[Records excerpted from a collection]

· · · · · · ·

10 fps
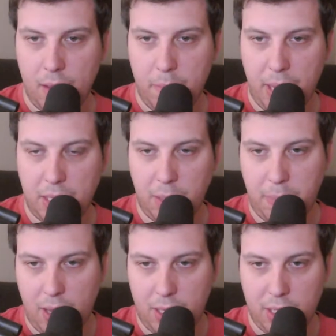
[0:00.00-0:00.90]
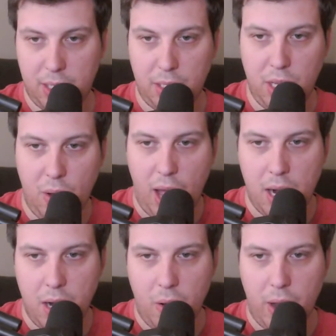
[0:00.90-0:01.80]
Basic Politics says, yo, I
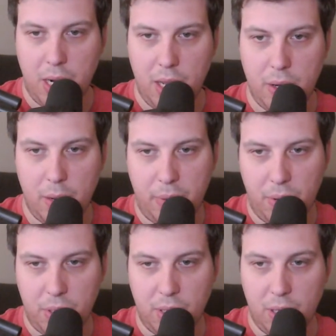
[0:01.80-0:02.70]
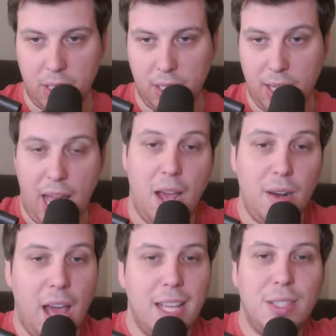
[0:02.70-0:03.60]
had no idea you did a post show. This is lit. How
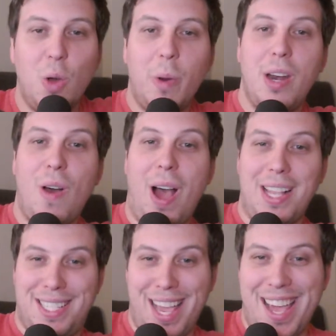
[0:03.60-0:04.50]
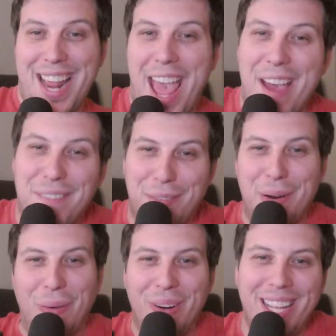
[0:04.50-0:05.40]
does nobody know? I say it
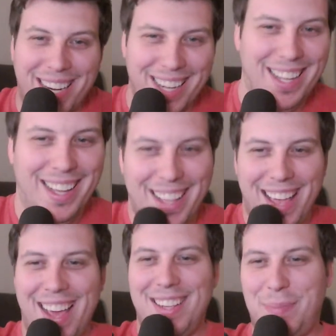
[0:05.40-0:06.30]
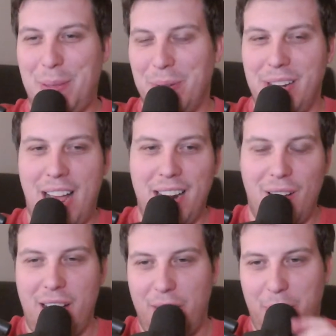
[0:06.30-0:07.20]
every week. How does people not
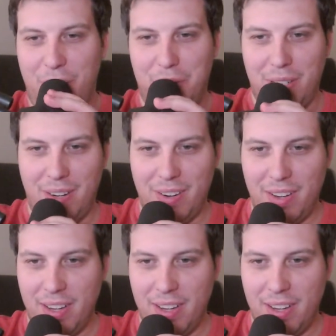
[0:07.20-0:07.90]
know I have a post show?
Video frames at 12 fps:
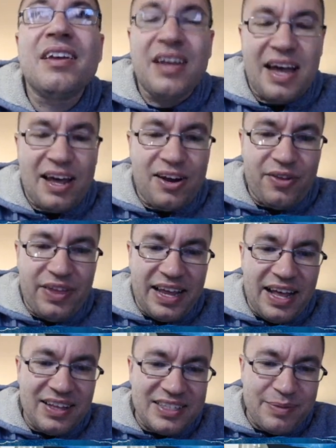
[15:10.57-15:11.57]
I don't know. The
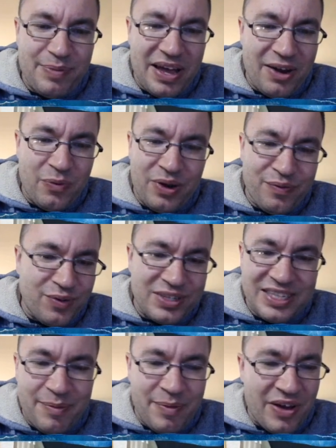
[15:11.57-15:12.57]
Galaxy pattern, when it
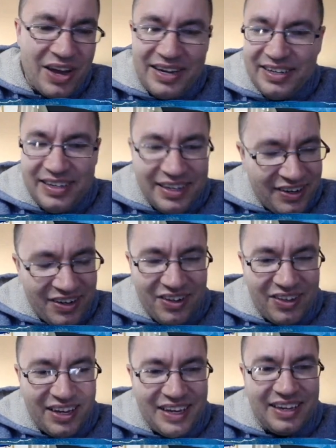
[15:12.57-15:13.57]
first came out, I did not
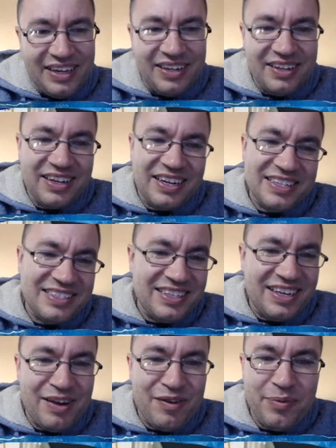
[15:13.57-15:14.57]
like it. Like I
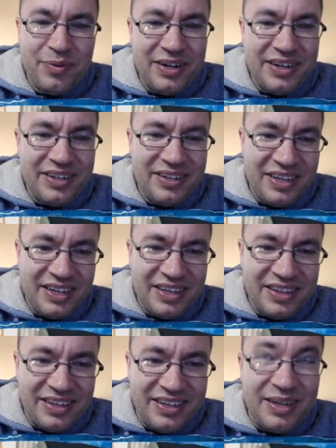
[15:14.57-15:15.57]
said, everybody didn't like
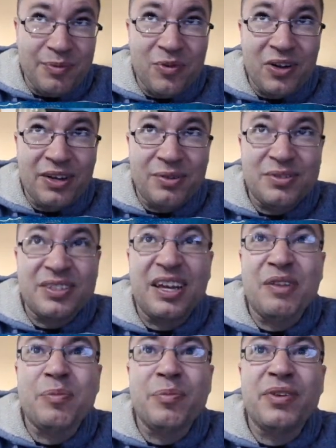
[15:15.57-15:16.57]
it. The Team Rocket was
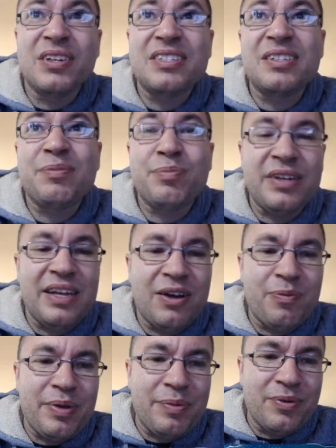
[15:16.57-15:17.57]
kind of a bust, but
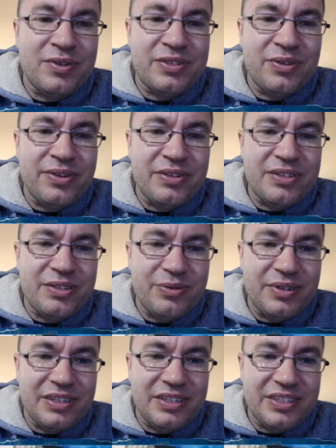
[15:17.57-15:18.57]
now people are so used to
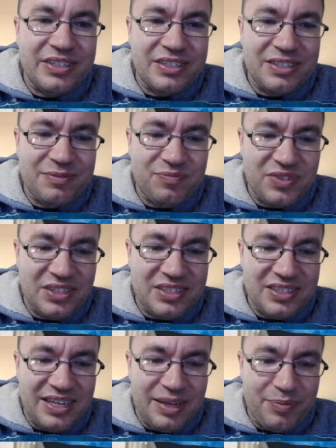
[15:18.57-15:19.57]
it. It's
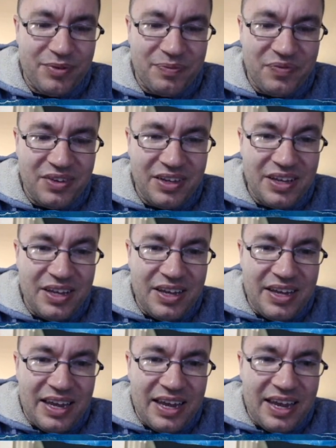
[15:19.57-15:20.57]
staple.
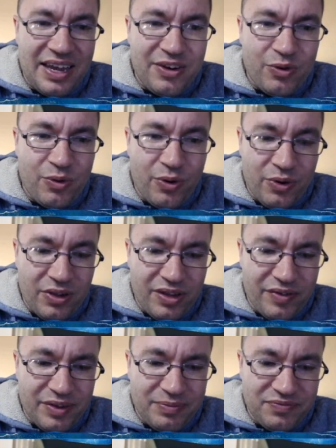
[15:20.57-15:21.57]
And you grow to
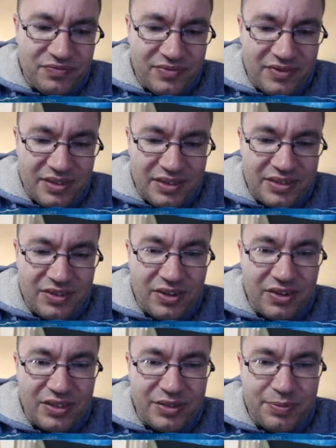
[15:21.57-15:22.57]
love it. This
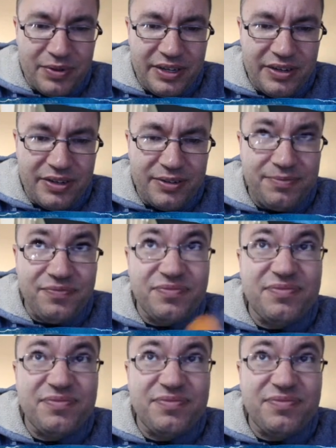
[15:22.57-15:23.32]
card looks pretty good.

· · · · · · ·

◆ **WHAT YOU WILL DO**
The records above should be repeated exactly, with no pictures in the copy.

◆ **ANSWER SPACE**
10 fps
[0:00.00-0:00.90]
[0:00.90-0:01.80]
Basic Politics says, yo, I
[0:01.80-0:02.70]
[0:02.70-0:03.60]
had no idea you did a post show. This is lit. How
[0:03.60-0:04.50]
[0:04.50-0:05.40]
does nobody know? I say it
[0:05.40-0:06.30]
[0:06.30-0:07.20]
every week. How does people not
[0:07.20-0:07.90]
know I have a post show?
Video frames at 12 fps:
[15:10.57-15:11.57]
I don't know. The
[15:11.57-15:12.57]
Galaxy pattern, when it
[15:12.57-15:13.57]
first came out, I did not
[15:13.57-15:14.57]
like it. Like I
[15:14.57-15:15.57]
said, everybody didn't like
[15:15.57-15:16.57]
it. The Team Rocket was
[15:16.57-15:17.57]
kind of a bust, but
[15:17.57-15:18.57]
now people are so used to
[15:18.57-15:19.57]
it. It's
[15:19.57-15:20.57]
staple.
[15:20.57-15:21.57]
And you grow to
[15:21.57-15:22.57]
love it. This
[15:22.57-15:23.32]
card looks pretty good.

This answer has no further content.